Management is a real challenge in the pharmaceutical industry. You have to know how to manage your bosses. You have to learn how to grow your own team, how to recruit people, maintain them and promote them, and you have to learn how to manage in a matrix organization. You may not own all your resources. You may have to work with biostatistics and learn how to negotiate to get what you need to conduct a study and finish it up on time. So, it’s very different than I think the life experience that you have in academics. So, again, if you want to learn, it’s the place to do it. But, these are significant challenges, and many people don’t like doing this. You can’t work in isolation in the industry. You really have to work as part of a team.

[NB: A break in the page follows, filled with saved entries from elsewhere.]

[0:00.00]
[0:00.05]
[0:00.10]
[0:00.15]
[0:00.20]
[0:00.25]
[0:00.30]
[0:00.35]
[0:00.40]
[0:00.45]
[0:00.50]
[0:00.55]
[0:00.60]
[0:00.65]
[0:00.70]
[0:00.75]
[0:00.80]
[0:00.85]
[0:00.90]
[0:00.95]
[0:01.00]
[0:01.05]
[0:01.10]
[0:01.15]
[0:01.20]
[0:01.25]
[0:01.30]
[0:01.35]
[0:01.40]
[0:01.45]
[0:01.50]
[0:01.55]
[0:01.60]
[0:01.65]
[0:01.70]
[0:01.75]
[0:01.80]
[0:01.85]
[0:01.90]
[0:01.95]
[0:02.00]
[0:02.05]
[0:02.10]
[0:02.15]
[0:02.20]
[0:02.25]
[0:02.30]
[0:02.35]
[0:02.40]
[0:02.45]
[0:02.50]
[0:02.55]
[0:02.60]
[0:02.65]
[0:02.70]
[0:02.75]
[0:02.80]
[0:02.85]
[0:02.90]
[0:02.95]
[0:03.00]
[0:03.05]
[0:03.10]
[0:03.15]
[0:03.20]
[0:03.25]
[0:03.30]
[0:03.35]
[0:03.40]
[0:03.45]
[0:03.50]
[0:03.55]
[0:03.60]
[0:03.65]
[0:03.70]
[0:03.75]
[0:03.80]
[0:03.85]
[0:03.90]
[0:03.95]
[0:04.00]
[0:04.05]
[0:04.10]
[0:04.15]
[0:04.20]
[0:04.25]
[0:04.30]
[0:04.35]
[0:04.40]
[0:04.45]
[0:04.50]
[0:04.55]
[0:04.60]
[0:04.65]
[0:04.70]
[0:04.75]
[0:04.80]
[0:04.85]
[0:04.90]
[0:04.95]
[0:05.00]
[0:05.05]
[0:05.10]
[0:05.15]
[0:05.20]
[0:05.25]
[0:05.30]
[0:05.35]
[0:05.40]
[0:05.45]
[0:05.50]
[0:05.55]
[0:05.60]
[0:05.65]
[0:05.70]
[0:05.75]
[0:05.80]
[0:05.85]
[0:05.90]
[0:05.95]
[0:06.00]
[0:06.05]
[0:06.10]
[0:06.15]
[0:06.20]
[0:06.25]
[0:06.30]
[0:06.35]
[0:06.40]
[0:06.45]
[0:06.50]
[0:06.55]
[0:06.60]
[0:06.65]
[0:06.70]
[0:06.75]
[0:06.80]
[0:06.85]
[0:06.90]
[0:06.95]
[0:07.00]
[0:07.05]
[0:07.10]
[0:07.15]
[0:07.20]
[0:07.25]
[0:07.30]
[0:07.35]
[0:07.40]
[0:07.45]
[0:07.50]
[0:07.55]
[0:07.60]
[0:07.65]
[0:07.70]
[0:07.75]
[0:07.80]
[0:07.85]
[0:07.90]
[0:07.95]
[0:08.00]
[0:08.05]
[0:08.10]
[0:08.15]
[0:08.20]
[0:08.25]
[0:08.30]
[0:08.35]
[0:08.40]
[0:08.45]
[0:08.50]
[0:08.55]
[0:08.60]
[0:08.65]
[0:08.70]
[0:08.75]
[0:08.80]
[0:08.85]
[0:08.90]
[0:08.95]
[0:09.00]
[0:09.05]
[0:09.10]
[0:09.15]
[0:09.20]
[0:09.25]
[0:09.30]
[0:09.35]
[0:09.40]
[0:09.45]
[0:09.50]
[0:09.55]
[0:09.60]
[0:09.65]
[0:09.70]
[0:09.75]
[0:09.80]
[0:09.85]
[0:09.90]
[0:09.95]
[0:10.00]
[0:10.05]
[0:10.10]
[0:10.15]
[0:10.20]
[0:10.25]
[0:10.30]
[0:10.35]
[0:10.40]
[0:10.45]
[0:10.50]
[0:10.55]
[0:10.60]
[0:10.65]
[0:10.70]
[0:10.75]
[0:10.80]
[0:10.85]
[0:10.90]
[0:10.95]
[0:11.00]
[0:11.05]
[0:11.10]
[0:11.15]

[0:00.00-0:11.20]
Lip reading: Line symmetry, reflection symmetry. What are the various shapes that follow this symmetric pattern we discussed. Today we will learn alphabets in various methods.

Long-term, basically the industry is good for one reason. It’s a nice career path, and if you’re lucky, and you’re successful, you can control a lot of resources, and frankly, many of us who do this like to believe we impact medicine more than we could if we were academics. We really believe that we make a difference in people’s lives. We really believe we are doing something good, and so we think we’re difference makers, and I think that’s really the goal to being – The reason you should be in pharmaceutical or even in academics is I think the desire to do something productive and tangible.
You do have an opportunity to impact public health. I guess as an example of some of the many studies that we do that are useful and scientifically interesting, and fortunately are also valuable to the company.
You can maintain ties to your academic researchers, and for those of you who speak Yiddish, there’s an old Jewish saying. “If you have money in your pocket, you’re handsome, and you sing good.” Basically, you will maintain ties with academics. When I joined the industry, I was amazed. I was one of the early members of my class who joined industry. I got a bowl full of bad from a lot of my friends, but within a number of months, we were all friends again. When you have access to funds, people like you. I have to tell you. But, you do maintain ties with your colleagues, and I still keep in touch with all my academic friends as well.
I think I have mentioned all of this. I think the bottom line is probably the most important. If you have a desire to do something other than academics, and you want to develop skills in business, law, regulatory and management, pharma is probably a better place to do it. If your goal is pure research, or your goal is sort of what you’re discussing here, it’s not the right place because at the end of the day, as much as you have the opportunity to do good things in pharmaceuticals, you have to comport to what the company wants to accomplish.